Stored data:
BEGIN

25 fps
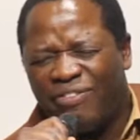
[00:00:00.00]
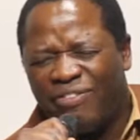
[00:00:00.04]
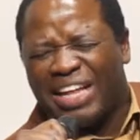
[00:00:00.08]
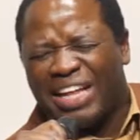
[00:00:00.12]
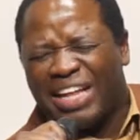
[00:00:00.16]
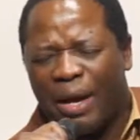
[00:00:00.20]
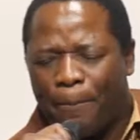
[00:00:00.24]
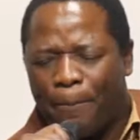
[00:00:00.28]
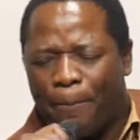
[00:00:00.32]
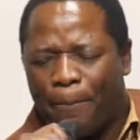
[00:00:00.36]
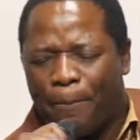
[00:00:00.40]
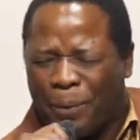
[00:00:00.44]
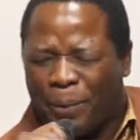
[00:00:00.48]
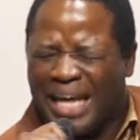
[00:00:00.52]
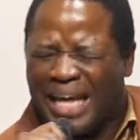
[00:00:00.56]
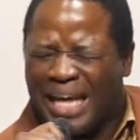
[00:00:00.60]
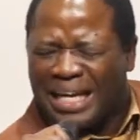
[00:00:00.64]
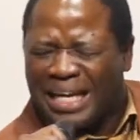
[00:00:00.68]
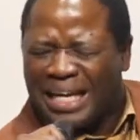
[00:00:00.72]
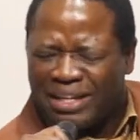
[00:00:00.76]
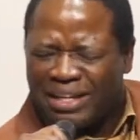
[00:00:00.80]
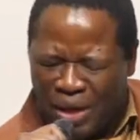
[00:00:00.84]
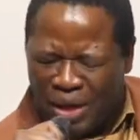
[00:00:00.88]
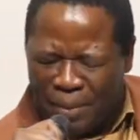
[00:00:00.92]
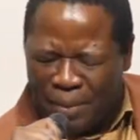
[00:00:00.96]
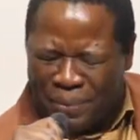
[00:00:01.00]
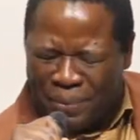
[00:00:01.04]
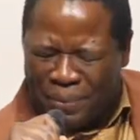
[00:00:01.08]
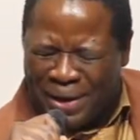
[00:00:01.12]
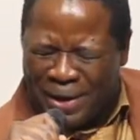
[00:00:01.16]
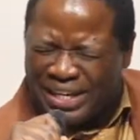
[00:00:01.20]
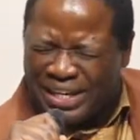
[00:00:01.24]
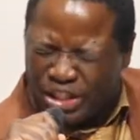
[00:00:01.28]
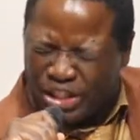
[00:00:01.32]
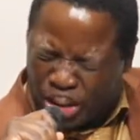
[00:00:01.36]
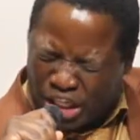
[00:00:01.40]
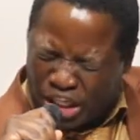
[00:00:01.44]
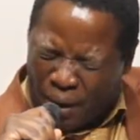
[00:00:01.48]
Father, I pray that if there be
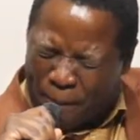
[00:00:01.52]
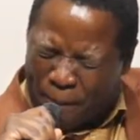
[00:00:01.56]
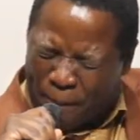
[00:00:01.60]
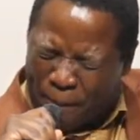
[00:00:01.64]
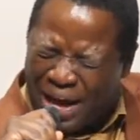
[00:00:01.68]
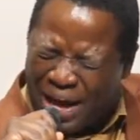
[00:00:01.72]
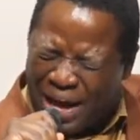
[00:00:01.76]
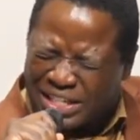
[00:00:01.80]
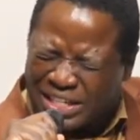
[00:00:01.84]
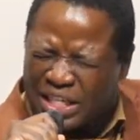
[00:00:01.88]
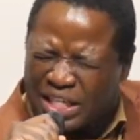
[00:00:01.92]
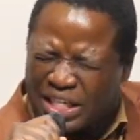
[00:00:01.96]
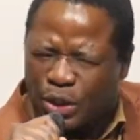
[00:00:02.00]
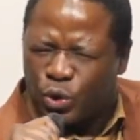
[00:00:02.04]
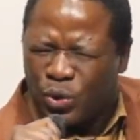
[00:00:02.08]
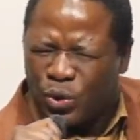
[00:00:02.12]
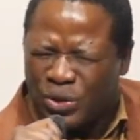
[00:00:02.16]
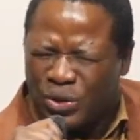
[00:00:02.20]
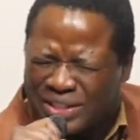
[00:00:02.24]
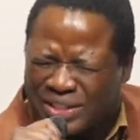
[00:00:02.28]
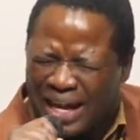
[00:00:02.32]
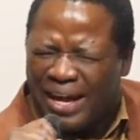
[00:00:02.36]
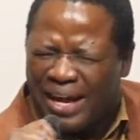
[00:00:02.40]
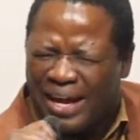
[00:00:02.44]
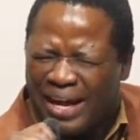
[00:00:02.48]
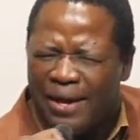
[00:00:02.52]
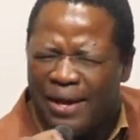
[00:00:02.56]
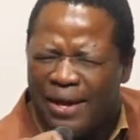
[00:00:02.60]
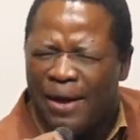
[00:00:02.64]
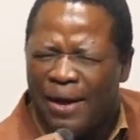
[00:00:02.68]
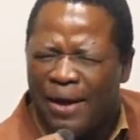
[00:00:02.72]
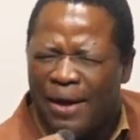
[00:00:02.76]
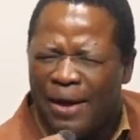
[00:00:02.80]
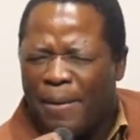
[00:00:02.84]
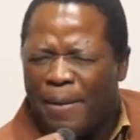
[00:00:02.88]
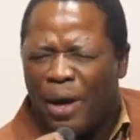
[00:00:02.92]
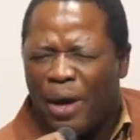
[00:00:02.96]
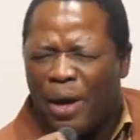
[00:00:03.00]
any sick person today,
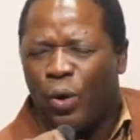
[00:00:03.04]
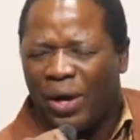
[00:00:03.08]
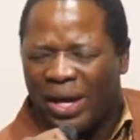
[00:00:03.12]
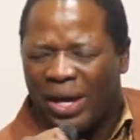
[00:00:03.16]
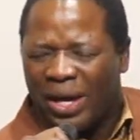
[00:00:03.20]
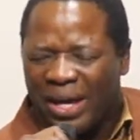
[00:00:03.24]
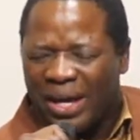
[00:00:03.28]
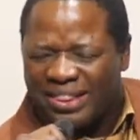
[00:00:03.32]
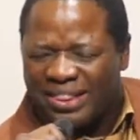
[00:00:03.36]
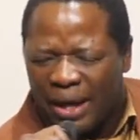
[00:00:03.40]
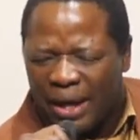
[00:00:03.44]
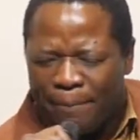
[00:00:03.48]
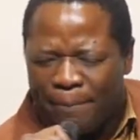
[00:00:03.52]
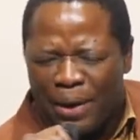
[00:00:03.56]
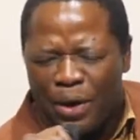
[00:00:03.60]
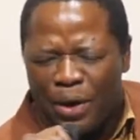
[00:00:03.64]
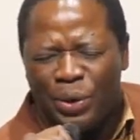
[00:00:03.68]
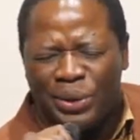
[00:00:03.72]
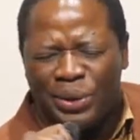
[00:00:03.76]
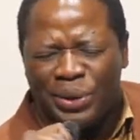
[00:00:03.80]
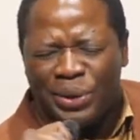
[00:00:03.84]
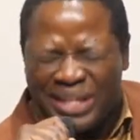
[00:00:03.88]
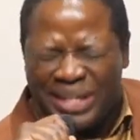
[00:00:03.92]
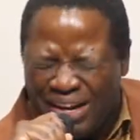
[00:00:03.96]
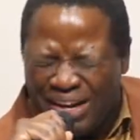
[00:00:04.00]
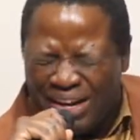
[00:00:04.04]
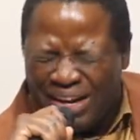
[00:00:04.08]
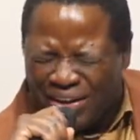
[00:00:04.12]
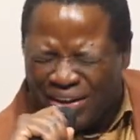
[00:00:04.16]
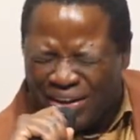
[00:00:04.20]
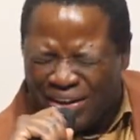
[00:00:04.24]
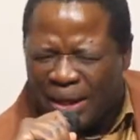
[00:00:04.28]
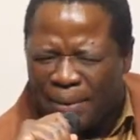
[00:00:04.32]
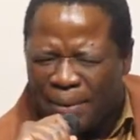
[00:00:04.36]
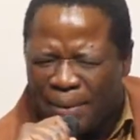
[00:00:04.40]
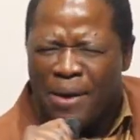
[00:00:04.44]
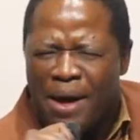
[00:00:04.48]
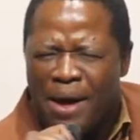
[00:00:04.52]
may you heal them, may you deliver
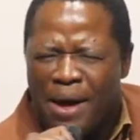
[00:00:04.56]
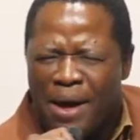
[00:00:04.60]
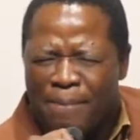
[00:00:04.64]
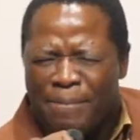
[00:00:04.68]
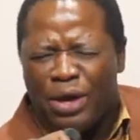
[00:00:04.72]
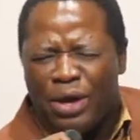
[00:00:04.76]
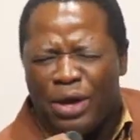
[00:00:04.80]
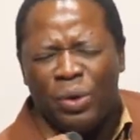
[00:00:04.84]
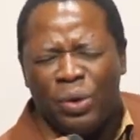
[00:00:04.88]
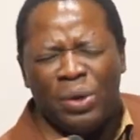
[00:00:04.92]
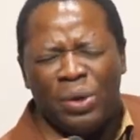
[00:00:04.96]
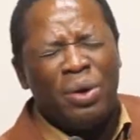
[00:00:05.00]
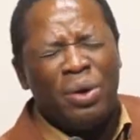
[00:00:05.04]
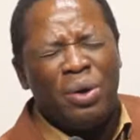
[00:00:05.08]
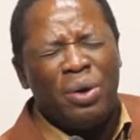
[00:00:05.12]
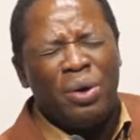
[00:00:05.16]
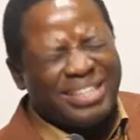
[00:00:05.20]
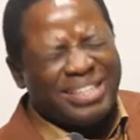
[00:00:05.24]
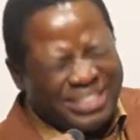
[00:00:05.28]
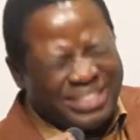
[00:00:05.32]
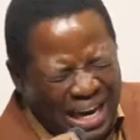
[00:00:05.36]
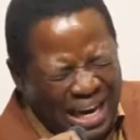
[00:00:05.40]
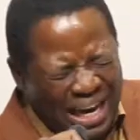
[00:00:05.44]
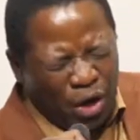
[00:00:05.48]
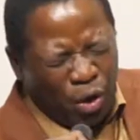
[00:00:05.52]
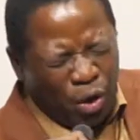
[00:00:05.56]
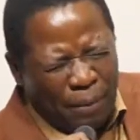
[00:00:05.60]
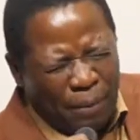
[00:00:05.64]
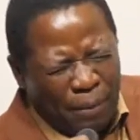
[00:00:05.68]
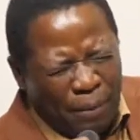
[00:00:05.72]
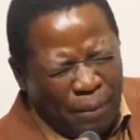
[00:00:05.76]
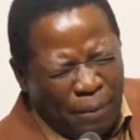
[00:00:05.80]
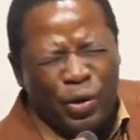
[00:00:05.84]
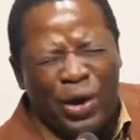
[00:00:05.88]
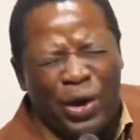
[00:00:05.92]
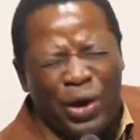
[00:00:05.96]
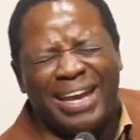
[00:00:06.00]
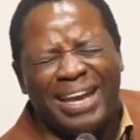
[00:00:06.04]
them, may you take
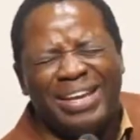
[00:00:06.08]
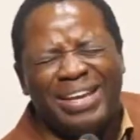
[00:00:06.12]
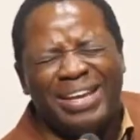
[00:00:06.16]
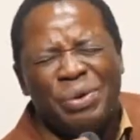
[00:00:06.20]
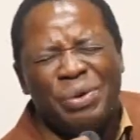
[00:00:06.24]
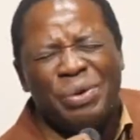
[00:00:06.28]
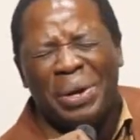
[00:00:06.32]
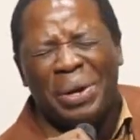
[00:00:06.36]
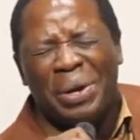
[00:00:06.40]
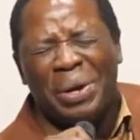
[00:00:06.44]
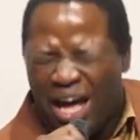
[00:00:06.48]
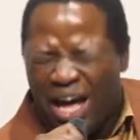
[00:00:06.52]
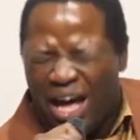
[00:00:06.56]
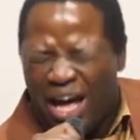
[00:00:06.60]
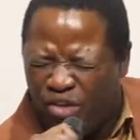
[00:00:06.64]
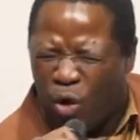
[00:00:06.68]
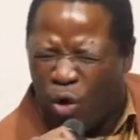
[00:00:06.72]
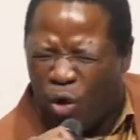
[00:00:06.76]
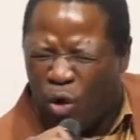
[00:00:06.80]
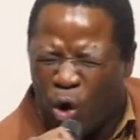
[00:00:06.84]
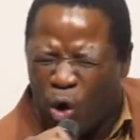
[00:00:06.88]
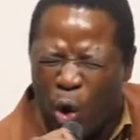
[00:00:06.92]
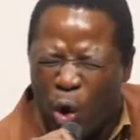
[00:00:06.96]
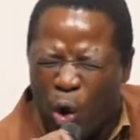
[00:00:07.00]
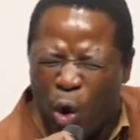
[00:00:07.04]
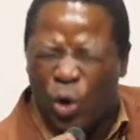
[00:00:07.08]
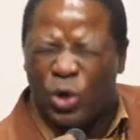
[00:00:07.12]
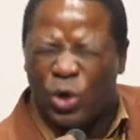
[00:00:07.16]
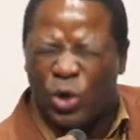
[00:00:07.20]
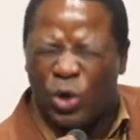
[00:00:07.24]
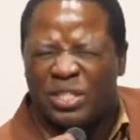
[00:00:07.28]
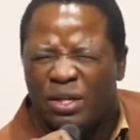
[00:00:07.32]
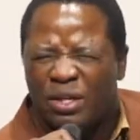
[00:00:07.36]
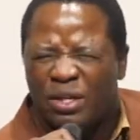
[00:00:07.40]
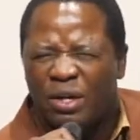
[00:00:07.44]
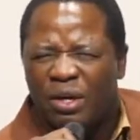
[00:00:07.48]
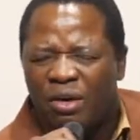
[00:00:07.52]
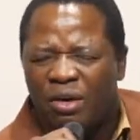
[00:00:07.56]
them to a new level, oh
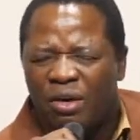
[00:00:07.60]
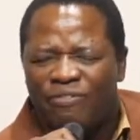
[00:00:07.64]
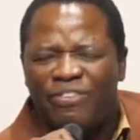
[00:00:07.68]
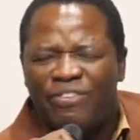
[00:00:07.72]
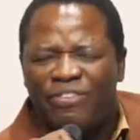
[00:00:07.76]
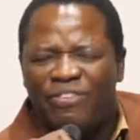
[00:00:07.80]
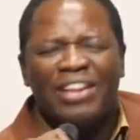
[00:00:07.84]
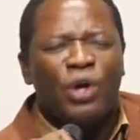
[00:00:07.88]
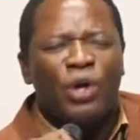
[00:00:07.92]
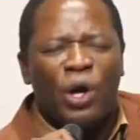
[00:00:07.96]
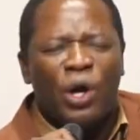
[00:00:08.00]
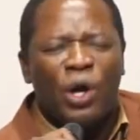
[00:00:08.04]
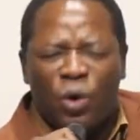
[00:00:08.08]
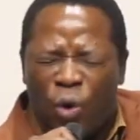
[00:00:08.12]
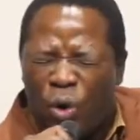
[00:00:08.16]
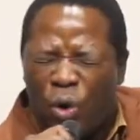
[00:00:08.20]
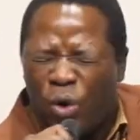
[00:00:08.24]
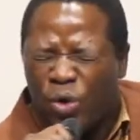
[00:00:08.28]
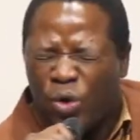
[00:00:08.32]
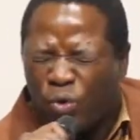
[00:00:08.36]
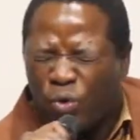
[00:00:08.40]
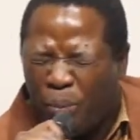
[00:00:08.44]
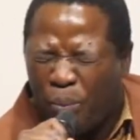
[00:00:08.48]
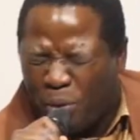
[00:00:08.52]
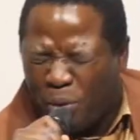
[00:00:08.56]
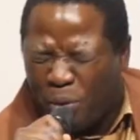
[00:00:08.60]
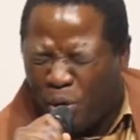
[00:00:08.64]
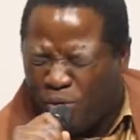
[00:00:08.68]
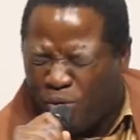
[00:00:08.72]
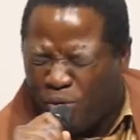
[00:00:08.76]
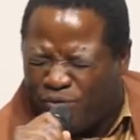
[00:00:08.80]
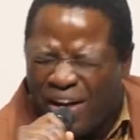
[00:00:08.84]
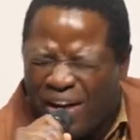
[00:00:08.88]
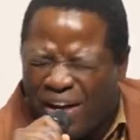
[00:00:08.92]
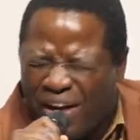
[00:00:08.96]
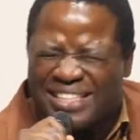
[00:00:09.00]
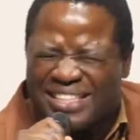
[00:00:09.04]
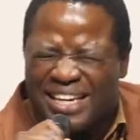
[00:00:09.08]
Lord. Father, your God who
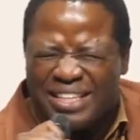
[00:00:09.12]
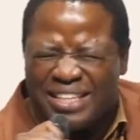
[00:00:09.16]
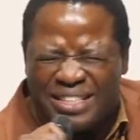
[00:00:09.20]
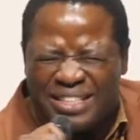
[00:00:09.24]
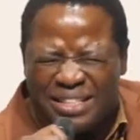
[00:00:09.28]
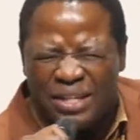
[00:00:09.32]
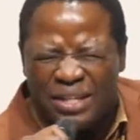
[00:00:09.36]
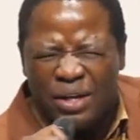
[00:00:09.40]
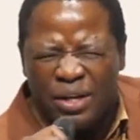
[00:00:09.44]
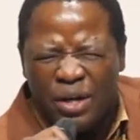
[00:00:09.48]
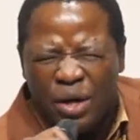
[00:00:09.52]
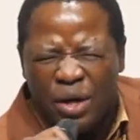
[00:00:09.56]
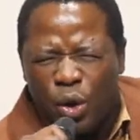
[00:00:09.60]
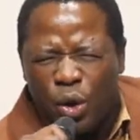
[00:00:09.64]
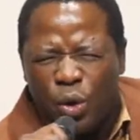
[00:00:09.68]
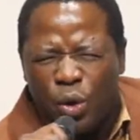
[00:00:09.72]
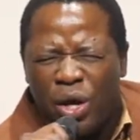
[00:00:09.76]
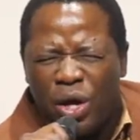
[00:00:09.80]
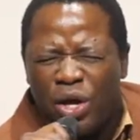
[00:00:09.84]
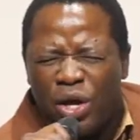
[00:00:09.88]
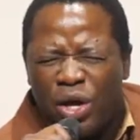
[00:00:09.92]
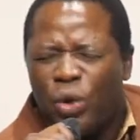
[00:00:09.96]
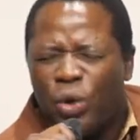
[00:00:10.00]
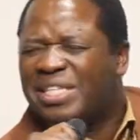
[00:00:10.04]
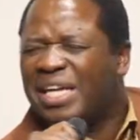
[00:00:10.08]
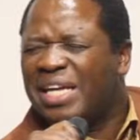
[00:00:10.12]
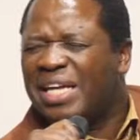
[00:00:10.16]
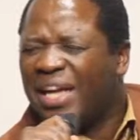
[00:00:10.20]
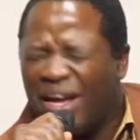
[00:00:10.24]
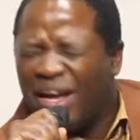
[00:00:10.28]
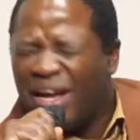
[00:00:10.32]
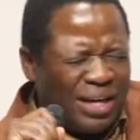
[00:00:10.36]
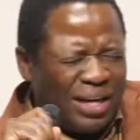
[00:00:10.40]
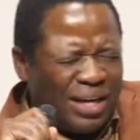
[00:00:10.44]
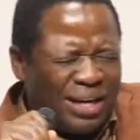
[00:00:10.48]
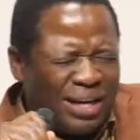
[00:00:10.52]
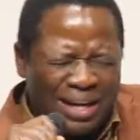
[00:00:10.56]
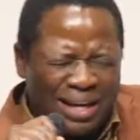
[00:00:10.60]
provided using
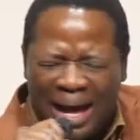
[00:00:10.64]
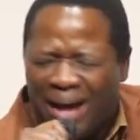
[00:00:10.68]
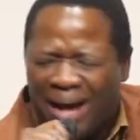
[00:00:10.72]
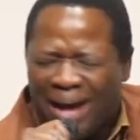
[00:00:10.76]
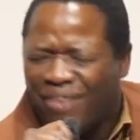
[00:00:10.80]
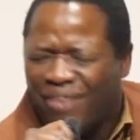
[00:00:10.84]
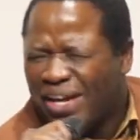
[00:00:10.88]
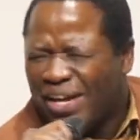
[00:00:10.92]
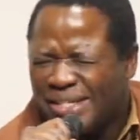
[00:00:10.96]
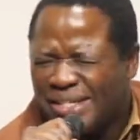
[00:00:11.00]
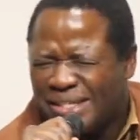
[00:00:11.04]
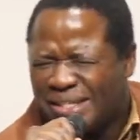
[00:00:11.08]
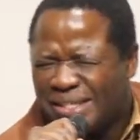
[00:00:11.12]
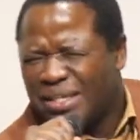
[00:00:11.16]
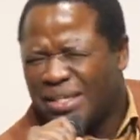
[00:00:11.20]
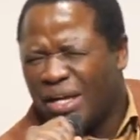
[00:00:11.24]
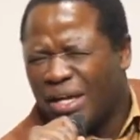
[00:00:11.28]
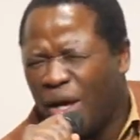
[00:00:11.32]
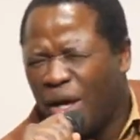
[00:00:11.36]
even ravens,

END

→ **Your goal**
All that should be returned is the run of lines from the start of the entries above to the line bearing "[00:00:03.48]", each exact, with pictures omitted.

→ **Solution for this problem**
25 fps
[00:00:00.00]
[00:00:00.04]
[00:00:00.08]
[00:00:00.12]
[00:00:00.16]
[00:00:00.20]
[00:00:00.24]
[00:00:00.28]
[00:00:00.32]
[00:00:00.36]
[00:00:00.40]
[00:00:00.44]
[00:00:00.48]
[00:00:00.52]
[00:00:00.56]
[00:00:00.60]
[00:00:00.64]
[00:00:00.68]
[00:00:00.72]
[00:00:00.76]
[00:00:00.80]
[00:00:00.84]
[00:00:00.88]
[00:00:00.92]
[00:00:00.96]
[00:00:01.00]
[00:00:01.04]
[00:00:01.08]
[00:00:01.12]
[00:00:01.16]
[00:00:01.20]
[00:00:01.24]
[00:00:01.28]
[00:00:01.32]
[00:00:01.36]
[00:00:01.40]
[00:00:01.44]
[00:00:01.48]
Father, I pray that if there be
[00:00:01.52]
[00:00:01.56]
[00:00:01.60]
[00:00:01.64]
[00:00:01.68]
[00:00:01.72]
[00:00:01.76]
[00:00:01.80]
[00:00:01.84]
[00:00:01.88]
[00:00:01.92]
[00:00:01.96]
[00:00:02.00]
[00:00:02.04]
[00:00:02.08]
[00:00:02.12]
[00:00:02.16]
[00:00:02.20]
[00:00:02.24]
[00:00:02.28]
[00:00:02.32]
[00:00:02.36]
[00:00:02.40]
[00:00:02.44]
[00:00:02.48]
[00:00:02.52]
[00:00:02.56]
[00:00:02.60]
[00:00:02.64]
[00:00:02.68]
[00:00:02.72]
[00:00:02.76]
[00:00:02.80]
[00:00:02.84]
[00:00:02.88]
[00:00:02.92]
[00:00:02.96]
[00:00:03.00]
any sick person today,
[00:00:03.04]
[00:00:03.08]
[00:00:03.12]
[00:00:03.16]
[00:00:03.20]
[00:00:03.24]
[00:00:03.28]
[00:00:03.32]
[00:00:03.36]
[00:00:03.40]
[00:00:03.44]
[00:00:03.48]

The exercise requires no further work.